(Dataset entries)
════════════════════

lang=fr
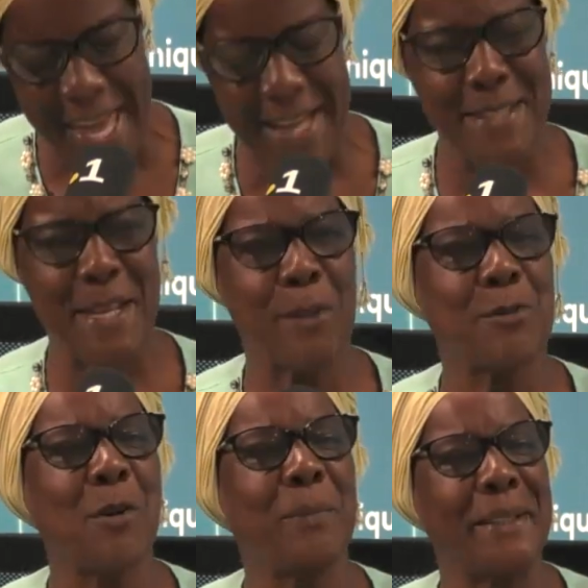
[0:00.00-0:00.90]

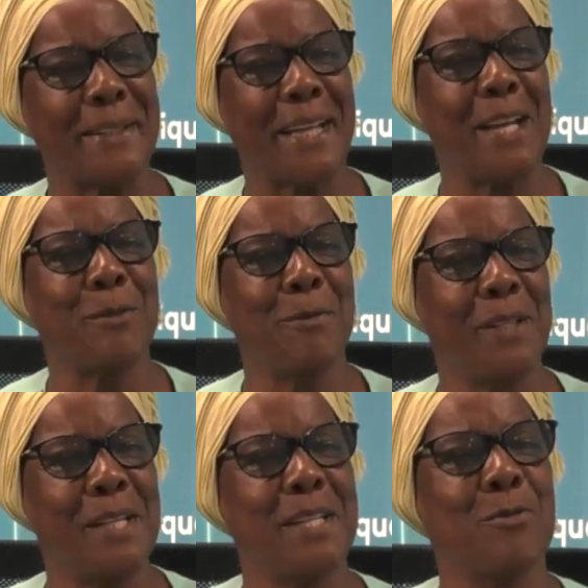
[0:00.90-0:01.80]
Exactement, qu'elle
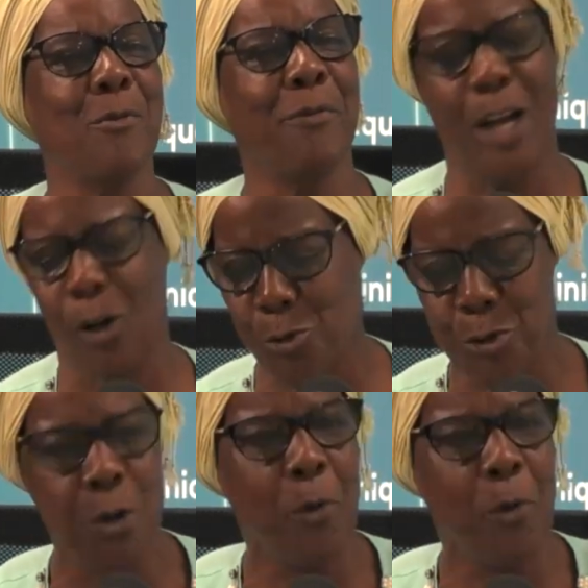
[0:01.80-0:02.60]
trouvait les ouvertures,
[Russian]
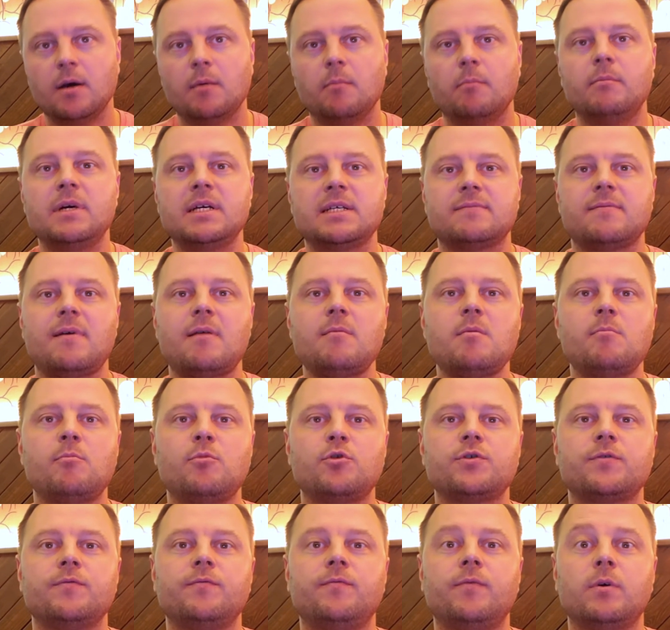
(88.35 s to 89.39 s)
мы с вами
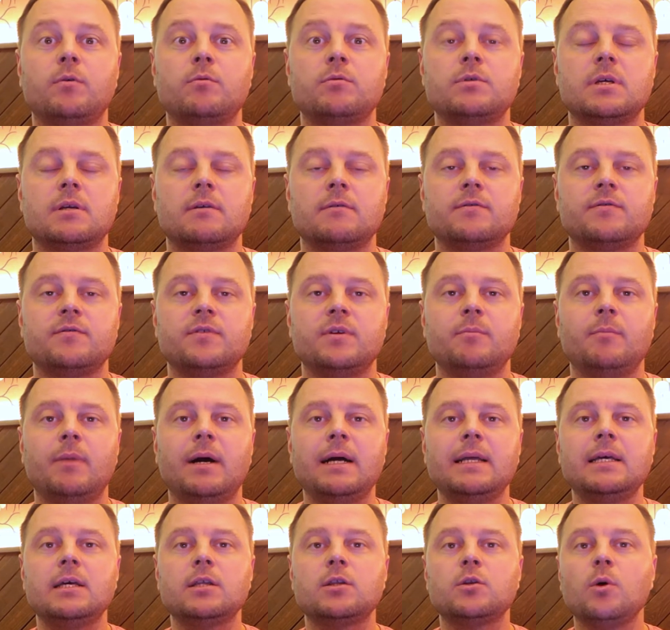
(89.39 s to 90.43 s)
можем фокусировать
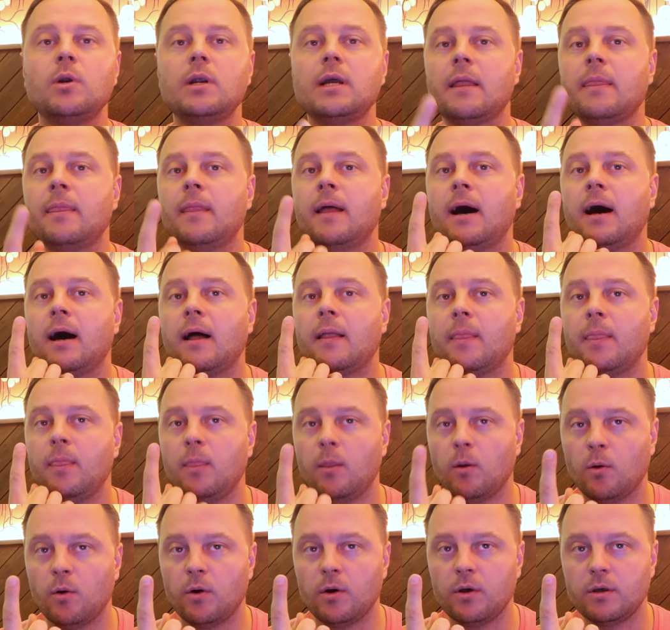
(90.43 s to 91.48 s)
внимание только на
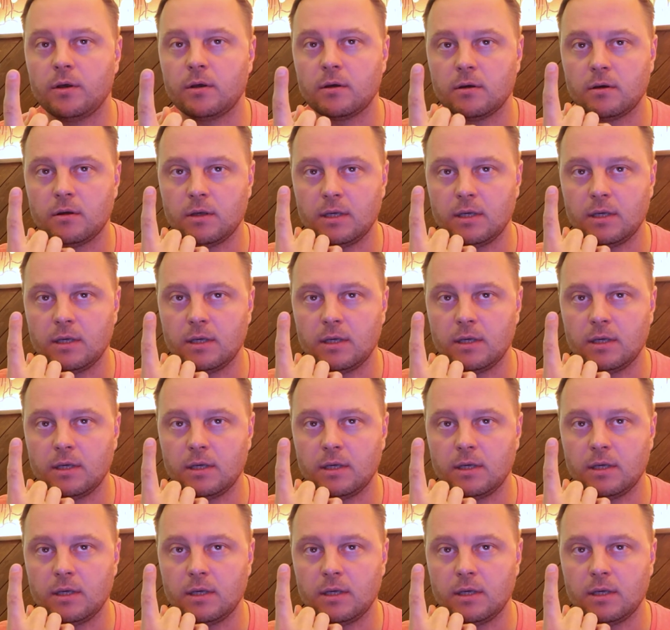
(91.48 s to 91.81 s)
одной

════════════════════

**DIRECTIONS**
Reproduce word for word the lines running from the line with "[0:00.90-0:01.80]" through the end of the data, both included, and nothing else; leave out the pictures.

**FINISHED EXERCISE**
[0:00.90-0:01.80]
Exactement, qu'elle
[0:01.80-0:02.60]
trouvait les ouvertures,
[Russian]
(88.35 s to 89.39 s)
мы с вами
(89.39 s to 90.43 s)
можем фокусировать
(90.43 s to 91.48 s)
внимание только на
(91.48 s to 91.81 s)
одной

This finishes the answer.